Pena que durou pouco, um Senhor com
cara de ex-militar, com idade de ter servido na época da ditadura. Pegou a latinha
de refrigerante do garoto, na hora em que seria o momento mais sublime de todas as
embaixadinhas, "equilibrar a latinha de refrigerante com a cabeça".
ISSO MESMO SENHORAS E SENHORES! O MOLEQUE
JOGOU A LATINHA DOS SEUS PÉS PARA SUA CUCA, E CONSEGUIU FAZER COM QUE ELA
FICASSE COM A BOCA DA LATINHA PARA CIMA!
As pessoas foram ao delírio durante
aqueles 6 segundos de emoção. Na verdade pelo menos eu e o seu Salvador(não o
Dali) dono de uma barraquinha de guloseimas(desencarnado palavras velhas), que
estava conversando comigo enquanto eu esperava o infeliz do ônibus (666)
003.
— — Seu Salvador comentou comigo
que o menino era danado... Disse que uma vez ele viu o menino bater embaixadinha
com uma caixinha de toddynho, e o mais engraçado era que ele passava a caixinha
para o seu pé só com as pontas que preenchiam as laterais da caixinha.
— Para de graça seu Salvador!!! O
senhor está de brincadeira.
Seu salvador possui uma dos bigodes
mais pitoresco que eu já vi na vida, lembra muito a do xará dele, — aquele... Outro
lá, o Salvador das pinturas. A diferença é que ao bigode dele é branco. Ele até
tem um pente só para pentear o bigode, mas isso é um detalhe besta.
O que mais me impressionava em seu
Salvador, mais que a paciência que ele tinha de ficar naquele sol queeente, os
cinco dias da semana, com aquela barraquinha aberta, e sua blusa de botão que
nem parecia que tinha botão. Era a sua habilidade de passar troco errado, e
sempre ganhando para ao seu favor, não importava o que você comprasse, o risco de sair pagando centavos mais caros era grande.— —
O ex-militar tirou a latinha da
cabeça do menino, e continuou andando, como se não tivesse feito nada.
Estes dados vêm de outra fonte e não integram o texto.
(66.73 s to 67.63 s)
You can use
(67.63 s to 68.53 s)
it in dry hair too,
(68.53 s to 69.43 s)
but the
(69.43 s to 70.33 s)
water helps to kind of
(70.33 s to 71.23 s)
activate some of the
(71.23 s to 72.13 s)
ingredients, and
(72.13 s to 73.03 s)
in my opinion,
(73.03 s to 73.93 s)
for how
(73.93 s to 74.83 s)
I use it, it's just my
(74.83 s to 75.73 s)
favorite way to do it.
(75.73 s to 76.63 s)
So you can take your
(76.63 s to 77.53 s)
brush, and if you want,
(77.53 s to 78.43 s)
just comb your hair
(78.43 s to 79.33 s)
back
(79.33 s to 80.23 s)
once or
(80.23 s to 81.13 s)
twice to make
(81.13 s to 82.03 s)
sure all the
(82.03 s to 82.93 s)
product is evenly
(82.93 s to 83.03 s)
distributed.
O garoto
ficou sem ação, deu um giro de trezentos e sessenta graus com a boca aberta de
surpresa e por não acreditar naquilo que acontecia, sentou no meio fio, apoiou os cotovelos em seus joelhos pequenos, e as mãos no rosto em forma de concha, com as palmas de mão apoiando as suas bochechas,
Eu coloquei as mãos no meu rosto,
parecia até que o Deivid tinha perdido outro gol sem goleiro de novo.
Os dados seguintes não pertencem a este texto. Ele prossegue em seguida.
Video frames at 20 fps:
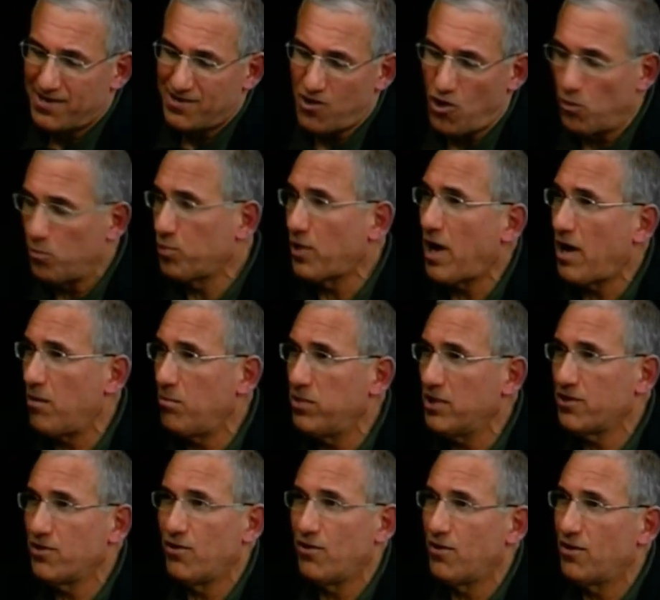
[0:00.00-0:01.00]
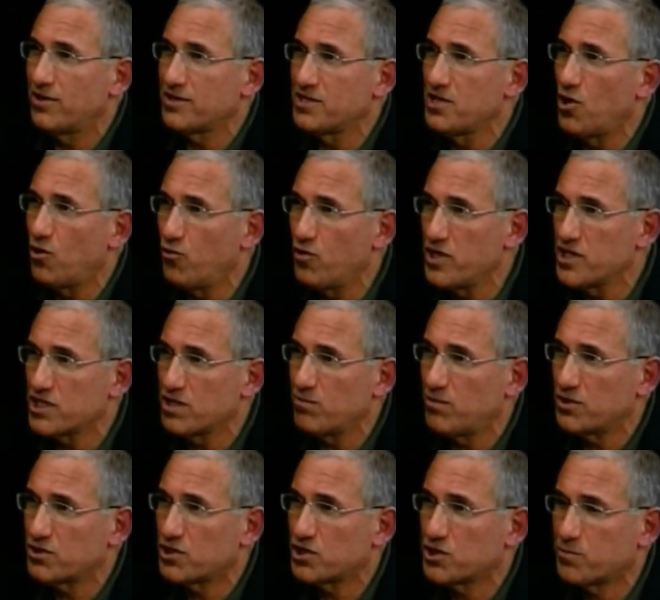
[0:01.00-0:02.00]
no probable cause, no
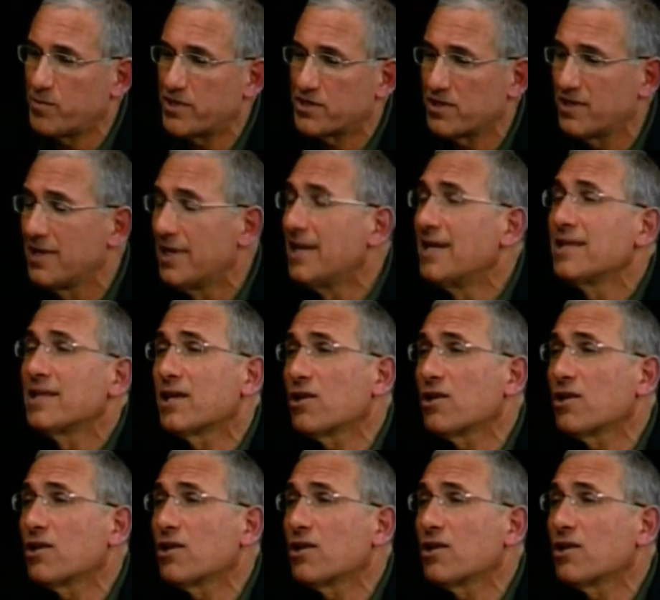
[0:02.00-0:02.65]
reasonable suspicion. The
Seu salvador ficou possesso, fechou
a cara e soltou aquela frase de desdém típica de brasileiro.
— FILHO DE UMA P#¨*!
Não contente com o acontecido,
aprovei a atitude de seu Salvador e gritei junto.
— FILHO DA P¨#%! FILHO DA @U*@!
FILHO DA @$T&!
Parecia até que estávamos xingando um juiz de futebol, até o garoto e as pessoas que estavam perto da parada de ônibus
gritaram junto com a gente (salientando que eram meus ex-colegas de sala). (Para atitudes revoltosas nós eramos muito unidos).
O ex-militar parou. Lançou um olhar
reprovador, para as pessoas que gritavam seu nome, de forma escandalosa.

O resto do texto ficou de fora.